Lithium - the metal of the future with a futures problem

LONDON (Reuters) - Lithium is the metal that will power the coming electric vehicle (EV) revolution.

The build-out of a lithium-ion battery chain, however, is at risk from depressed pricing and a lack of investment in new capacity.

“Money needs to start flowing into the lithium market quickly, or the road to electrification will be stunted by lithium supply, in even the most conservative of forecasts.”

That warning from specialist consultancy Benchmark Minerals Intelligence (BMI) was written in July last year. (“Lithium’s Price Paradox”)

Since then prices have slid further and COVID-19 has massively disrupted both battery manufacturing and end-use demand in a collapsing automotive sector.

Established lithium producers have cut output and deferred expansions. The junior players who joined the lithium rush of three years ago have left in search of other mineral bounty.

The renewed paradox is that with politicians focusing auto sector rescue packages on EVs, particularly in Europe, lithium supply should be gearing up not gearing down.

Its inability to do so is because the metal of the future still has no price visibility.

Graphic: Fastmarkets lithium carbonate price assessments

SEEING INTO THE FUTURE

Low prices have seen financing dry up for the lithium production sector.

Banks are more likely to commit to a new metals project if they have an idea of what the price might be when production starts - often a time lag of several years - and even more so if they can use a futures market to hedge some of the price risk they’re taking.

Lithium doesn’t offer such financing comfort. The London Metal Exchange (LME) has a potential contract in the works but it’s still months away and initial producer reaction has been cautious.

The market’s current pricing remains opaque and fractured. Fastmarkets, the LME’s pricing partner, assesses 27 prices in the lithium production chain from hard-rock spodumene to high-purity lithium hydroxide.

Lithium producers contend that even that level of coverage doesn’t capture the diversity of what is a bespoke product tailored for individual battery-maker specifications.

How, the argument follows, can you “commoditize” what isn’t a commodity?

This focus on semantics risks obscuring why any industrial sector needs future price visibility in the first place.

“It comes down to price behavior,” according to Martin Abbott, former head of the LME and current head of globalCOAL, an online coal trading platform.

“If the nature of the market is such that the price is going to move around, then actually it’s the price behavior that drives the need” for a futures price curve, Abbott told BMI’s recent “EV-Fest” forum.

BOOM, BUST...AND BOOM

Judged by this metric, lithium looks in desperate need of some futures transparency.

The price boom of 2016-2017 has been followed by a price bust as too much new production came onstream too soon.

The industry was still working through the glut when the coronavirus caused a demand shock, compounding the sense of oversupply.

Yet a new demand surge is already looming in the form of the multiple “green stimulus” packages as governments try and kick-start locked-down economies.
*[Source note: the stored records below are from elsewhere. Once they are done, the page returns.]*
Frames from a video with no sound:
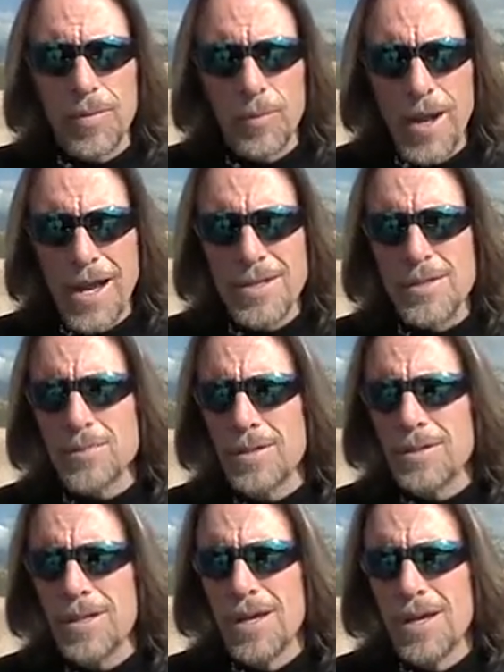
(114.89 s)

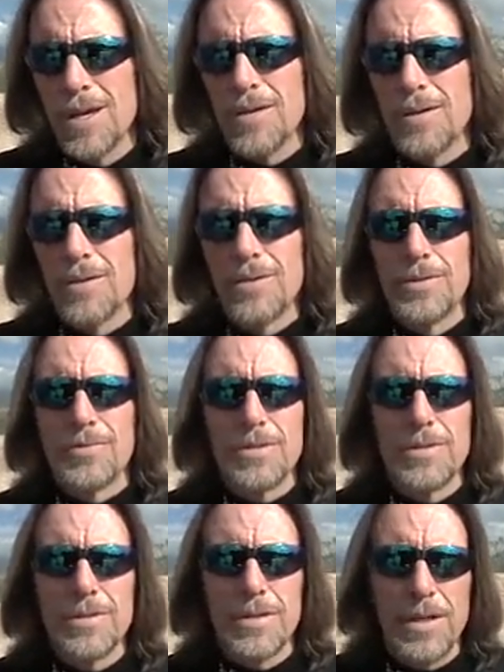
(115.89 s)
Weinsman,
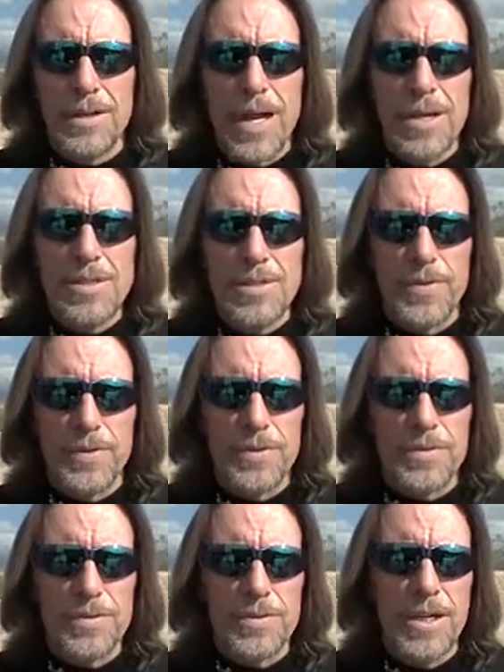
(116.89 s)
Olafton, and
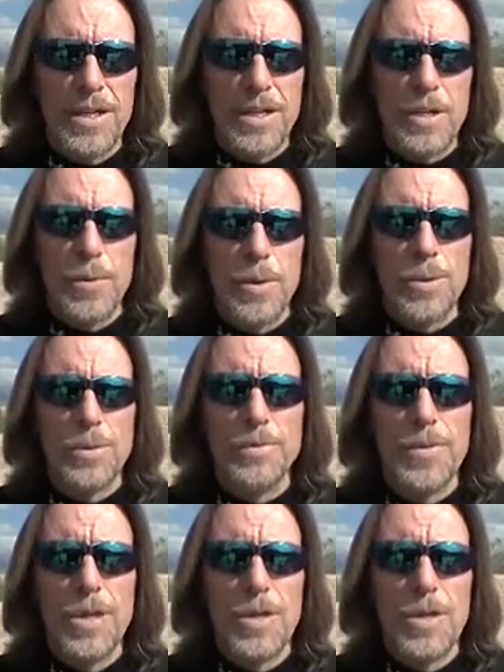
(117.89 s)
Leisfeld, and I quote,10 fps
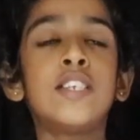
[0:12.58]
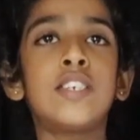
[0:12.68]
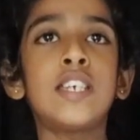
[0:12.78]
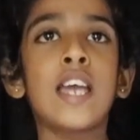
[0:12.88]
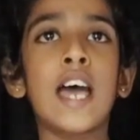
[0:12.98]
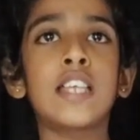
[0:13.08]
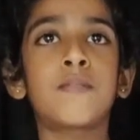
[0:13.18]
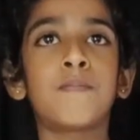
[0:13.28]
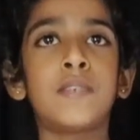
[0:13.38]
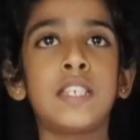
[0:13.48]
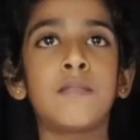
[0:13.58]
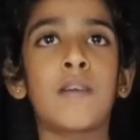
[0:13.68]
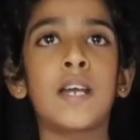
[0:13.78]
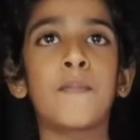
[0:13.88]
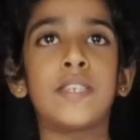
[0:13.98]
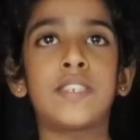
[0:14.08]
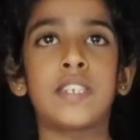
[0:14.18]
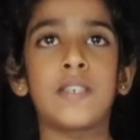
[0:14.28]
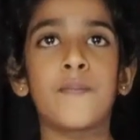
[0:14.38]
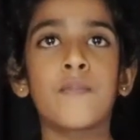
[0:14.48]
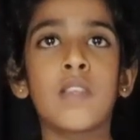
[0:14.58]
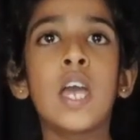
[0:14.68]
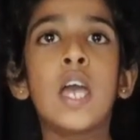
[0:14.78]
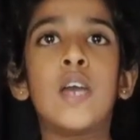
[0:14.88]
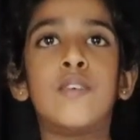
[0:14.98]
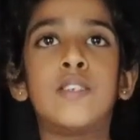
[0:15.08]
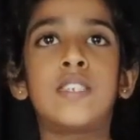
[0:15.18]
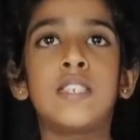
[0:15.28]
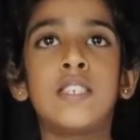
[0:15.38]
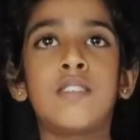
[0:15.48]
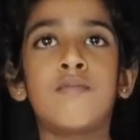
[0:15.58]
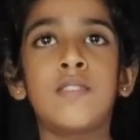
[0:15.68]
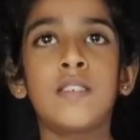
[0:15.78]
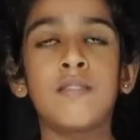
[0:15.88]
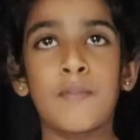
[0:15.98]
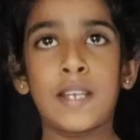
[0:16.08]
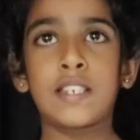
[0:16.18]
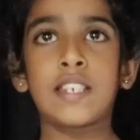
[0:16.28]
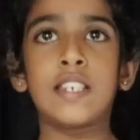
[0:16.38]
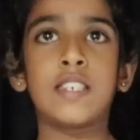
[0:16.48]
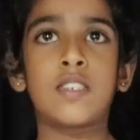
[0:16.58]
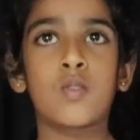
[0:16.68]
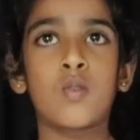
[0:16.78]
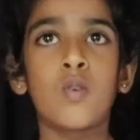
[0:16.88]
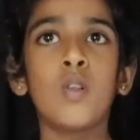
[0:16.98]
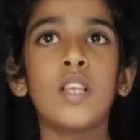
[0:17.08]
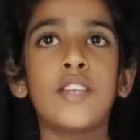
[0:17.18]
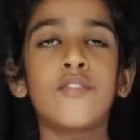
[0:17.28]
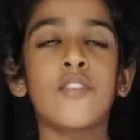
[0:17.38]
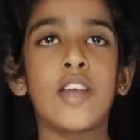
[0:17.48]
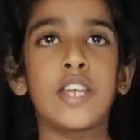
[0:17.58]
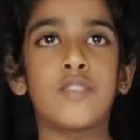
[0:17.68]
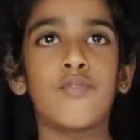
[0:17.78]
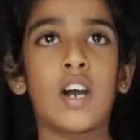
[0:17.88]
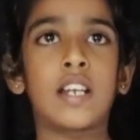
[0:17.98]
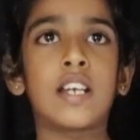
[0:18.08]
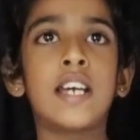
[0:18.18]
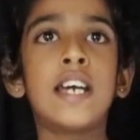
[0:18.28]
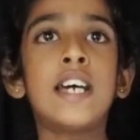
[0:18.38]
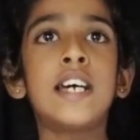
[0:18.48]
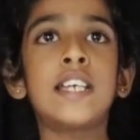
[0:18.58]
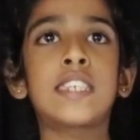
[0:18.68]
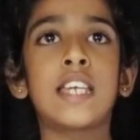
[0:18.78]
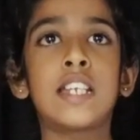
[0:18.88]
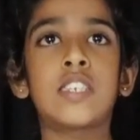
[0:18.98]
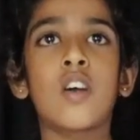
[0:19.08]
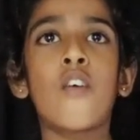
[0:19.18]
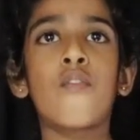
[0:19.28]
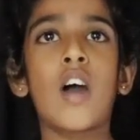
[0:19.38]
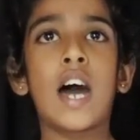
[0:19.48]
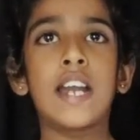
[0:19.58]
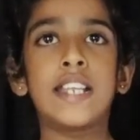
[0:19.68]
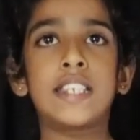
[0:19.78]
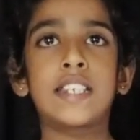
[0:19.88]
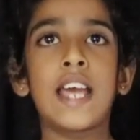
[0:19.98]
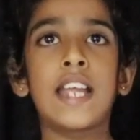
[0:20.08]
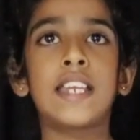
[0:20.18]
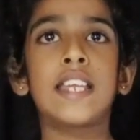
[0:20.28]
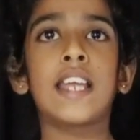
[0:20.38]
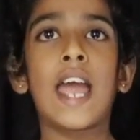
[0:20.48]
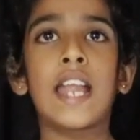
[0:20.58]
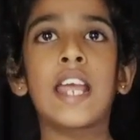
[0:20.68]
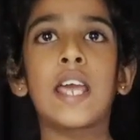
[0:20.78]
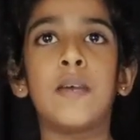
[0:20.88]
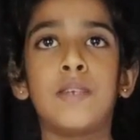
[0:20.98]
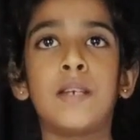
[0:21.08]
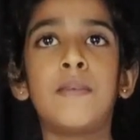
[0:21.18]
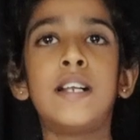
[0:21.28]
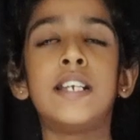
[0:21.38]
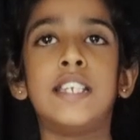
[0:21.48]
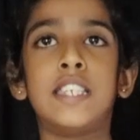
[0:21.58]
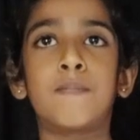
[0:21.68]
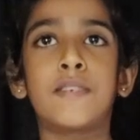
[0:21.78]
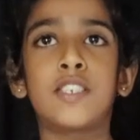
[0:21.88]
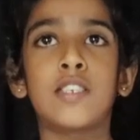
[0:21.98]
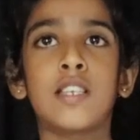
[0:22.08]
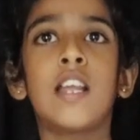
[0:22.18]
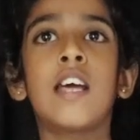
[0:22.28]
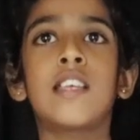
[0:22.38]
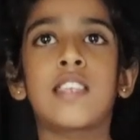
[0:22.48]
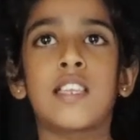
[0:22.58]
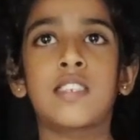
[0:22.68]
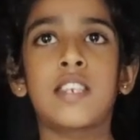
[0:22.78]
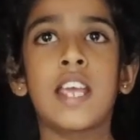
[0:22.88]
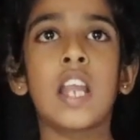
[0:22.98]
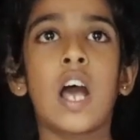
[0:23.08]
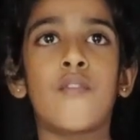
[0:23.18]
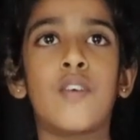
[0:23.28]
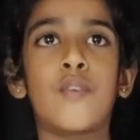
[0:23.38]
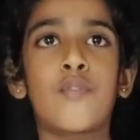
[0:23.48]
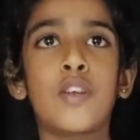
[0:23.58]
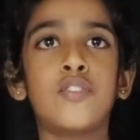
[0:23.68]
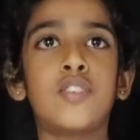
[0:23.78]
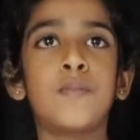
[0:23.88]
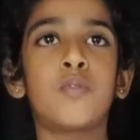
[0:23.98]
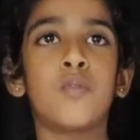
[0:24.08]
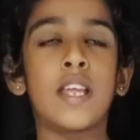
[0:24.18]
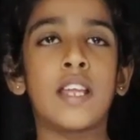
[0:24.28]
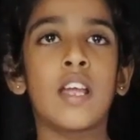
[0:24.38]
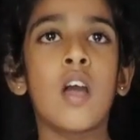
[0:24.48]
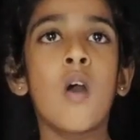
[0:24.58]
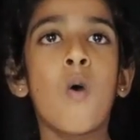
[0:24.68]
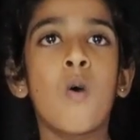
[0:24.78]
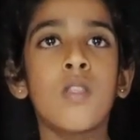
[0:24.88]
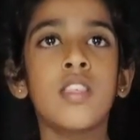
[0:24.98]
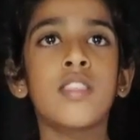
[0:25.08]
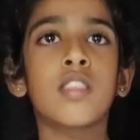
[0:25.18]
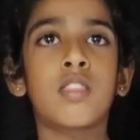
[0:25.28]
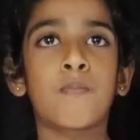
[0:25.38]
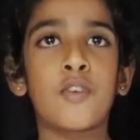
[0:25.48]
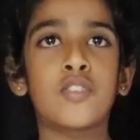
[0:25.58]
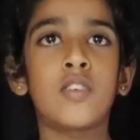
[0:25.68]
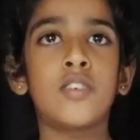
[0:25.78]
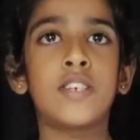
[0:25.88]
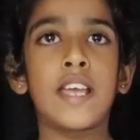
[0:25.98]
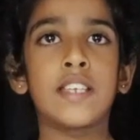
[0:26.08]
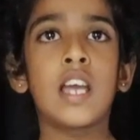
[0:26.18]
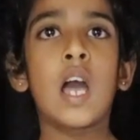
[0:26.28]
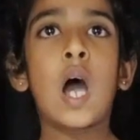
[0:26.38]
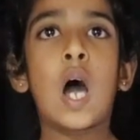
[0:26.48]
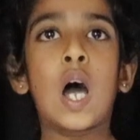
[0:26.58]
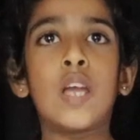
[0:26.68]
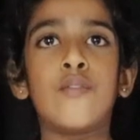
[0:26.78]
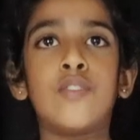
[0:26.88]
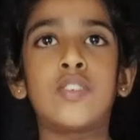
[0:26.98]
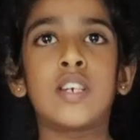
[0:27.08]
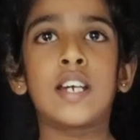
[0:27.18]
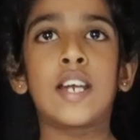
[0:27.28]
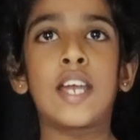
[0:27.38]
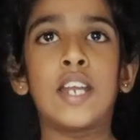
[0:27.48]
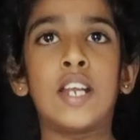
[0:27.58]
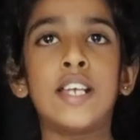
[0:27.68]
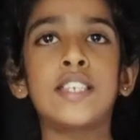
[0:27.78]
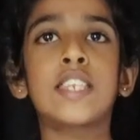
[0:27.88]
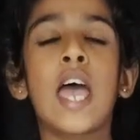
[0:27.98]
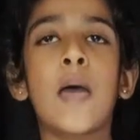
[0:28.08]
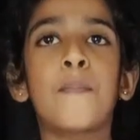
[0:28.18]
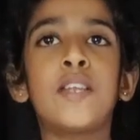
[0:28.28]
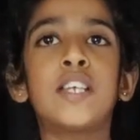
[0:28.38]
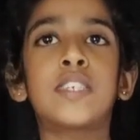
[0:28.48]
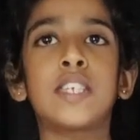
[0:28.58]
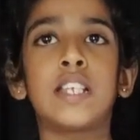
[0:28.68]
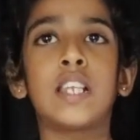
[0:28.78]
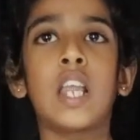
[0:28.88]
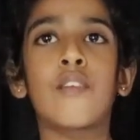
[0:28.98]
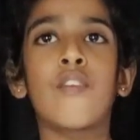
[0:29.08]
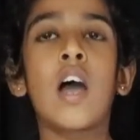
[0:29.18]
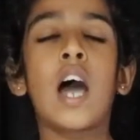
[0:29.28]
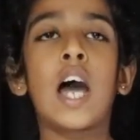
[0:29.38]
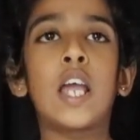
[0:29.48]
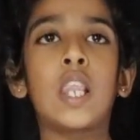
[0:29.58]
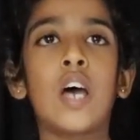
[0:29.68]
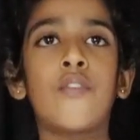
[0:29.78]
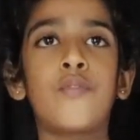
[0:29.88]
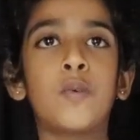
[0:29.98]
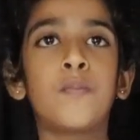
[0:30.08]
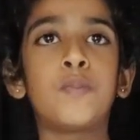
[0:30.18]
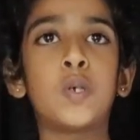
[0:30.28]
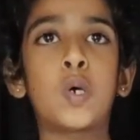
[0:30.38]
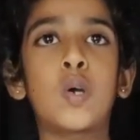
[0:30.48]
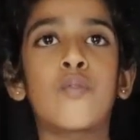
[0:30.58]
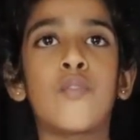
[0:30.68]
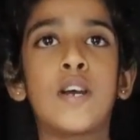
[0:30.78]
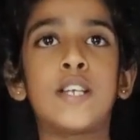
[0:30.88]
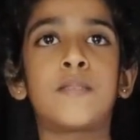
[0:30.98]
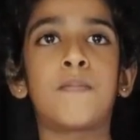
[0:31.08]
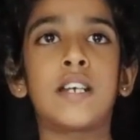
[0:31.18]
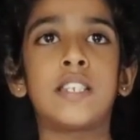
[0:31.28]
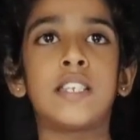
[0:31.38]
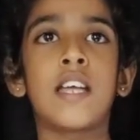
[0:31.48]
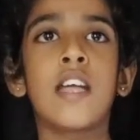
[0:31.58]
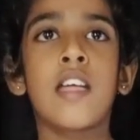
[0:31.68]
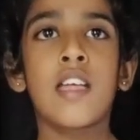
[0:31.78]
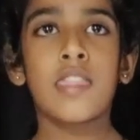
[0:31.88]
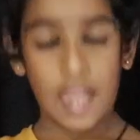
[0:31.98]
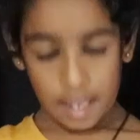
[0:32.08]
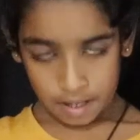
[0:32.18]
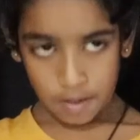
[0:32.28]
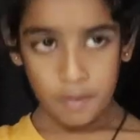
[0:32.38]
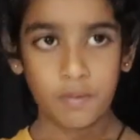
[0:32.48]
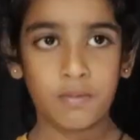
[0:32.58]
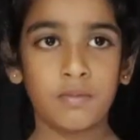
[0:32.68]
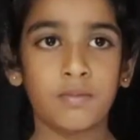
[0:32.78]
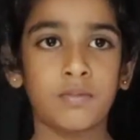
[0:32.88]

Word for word: She has been my bestie ever since we met in school in grade 1. Her sense of understanding and amiable disposition sustain our friendship today. On this special day, I wish her endless happiness in life I love you, beyond words, buddy. Thank you.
You don’t have to be a market genius to see that another price boom is coming sooner or later as an under-powered supply chain has to catch up with the next demand surge.

Lithium may not be a “commodity” in the dictionary sense but it’s definitely behaving like one price-wise.

COMMON STANDARDS

Lithium’s challenge, according to Abbott, is to find a standard or set of standards that is applicable to a product that is not chemically standard.

This is how markets such as copper work.